There are a number of checks that need to be carried out in order to be sure that the property you wish to purchase really is the good buy it seems. These can be divided into three types:

  • Legal status of the property
  • Utilities and taxes check
  • Legal status of home improvements

Legal status of the property

You need to be sure that the property you wish to buy is totally legal. If not, it can cause difficulties for anyone who buys or inherits it. It is important that the buying process includes:

  • A check of the contract to make sure that your interests are taken care of
  • A search (nota simple) of land registry records to check:
    • Who the official owners are
    • If there are debts held against the property
    • If the property conflicts with local planning laws
    • The construction history of the property
  • Request a certificate from the Catastral Registry to:
    • Check that the m2 on the Title Deed is correct for the property
    • Obtain the Catastral reference
    • Obtain the Catastral plan in order to see whether additional building work has been registered or not
  • Compare the details on the two registries with the Title Deed to make sure that they are consistent
  • Check that the first occupation licence/ habitation certificate is in place or second occupation licence if the property is a resale
  • Establish whether the property has an Energy Performance Certificate or still requires one

Utilities and taxes check

If there are outstanding payments on utilities the debts must be settled before services can be reconnected or transferred into your name.
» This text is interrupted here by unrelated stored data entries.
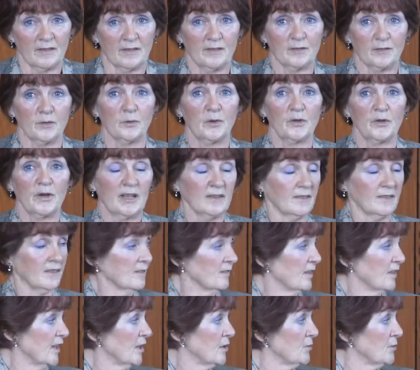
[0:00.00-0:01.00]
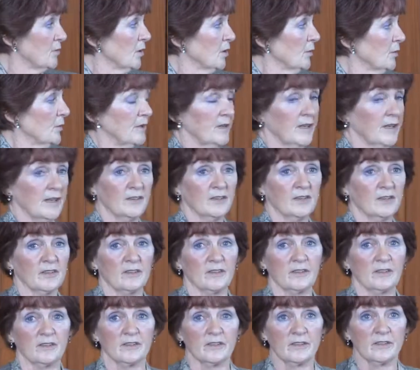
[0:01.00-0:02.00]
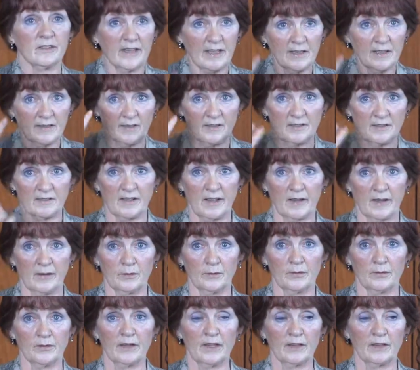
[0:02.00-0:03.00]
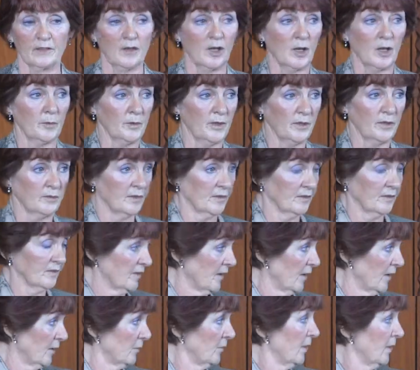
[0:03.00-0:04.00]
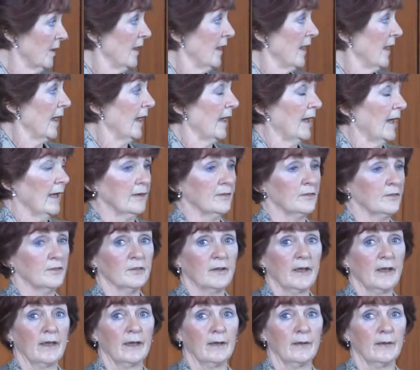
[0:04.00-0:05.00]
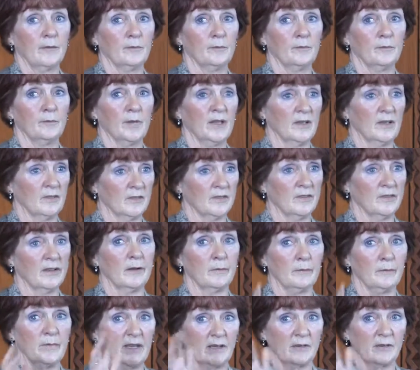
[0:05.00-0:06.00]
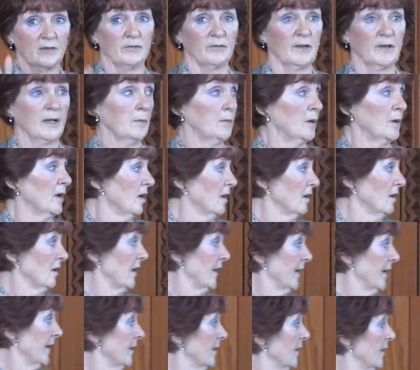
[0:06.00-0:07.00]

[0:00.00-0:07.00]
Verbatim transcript: So we're at the stage where we need to, to take this down, get a copy of this down, and um, build it in and make it available online.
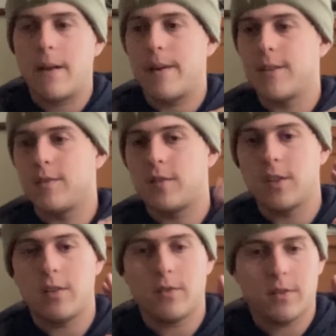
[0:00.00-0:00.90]
and
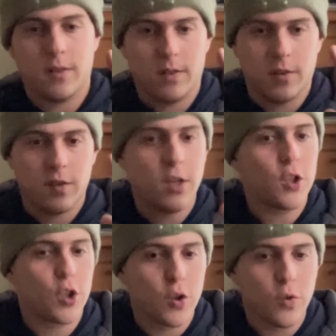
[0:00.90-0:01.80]
seeing this
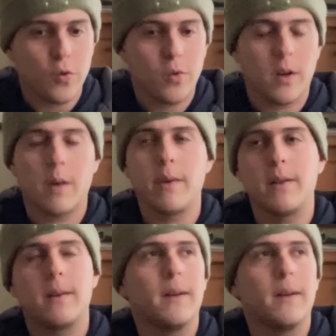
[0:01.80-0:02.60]
issue. I mean,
Outstanding taxes must be paid before you can take ownership of the property. Therefore it is important that a check is made of:

  • Electricity
  • Water
  • Community fees
  • Refuse collection
  • Council tax
  • Plusvalía tax

Legal status of home improvements

People sometimes forget that permission must be given for renovations and home improvements in Spain. Even relatively minor works require agreement from the town hall. If the property is part of a community they should have given their consent too. If alterations have not been recorded on the Title Deed, this can cause problems at the point of sale and if undetected could be an issue for you in the future. Any anomalies should be sorted out now.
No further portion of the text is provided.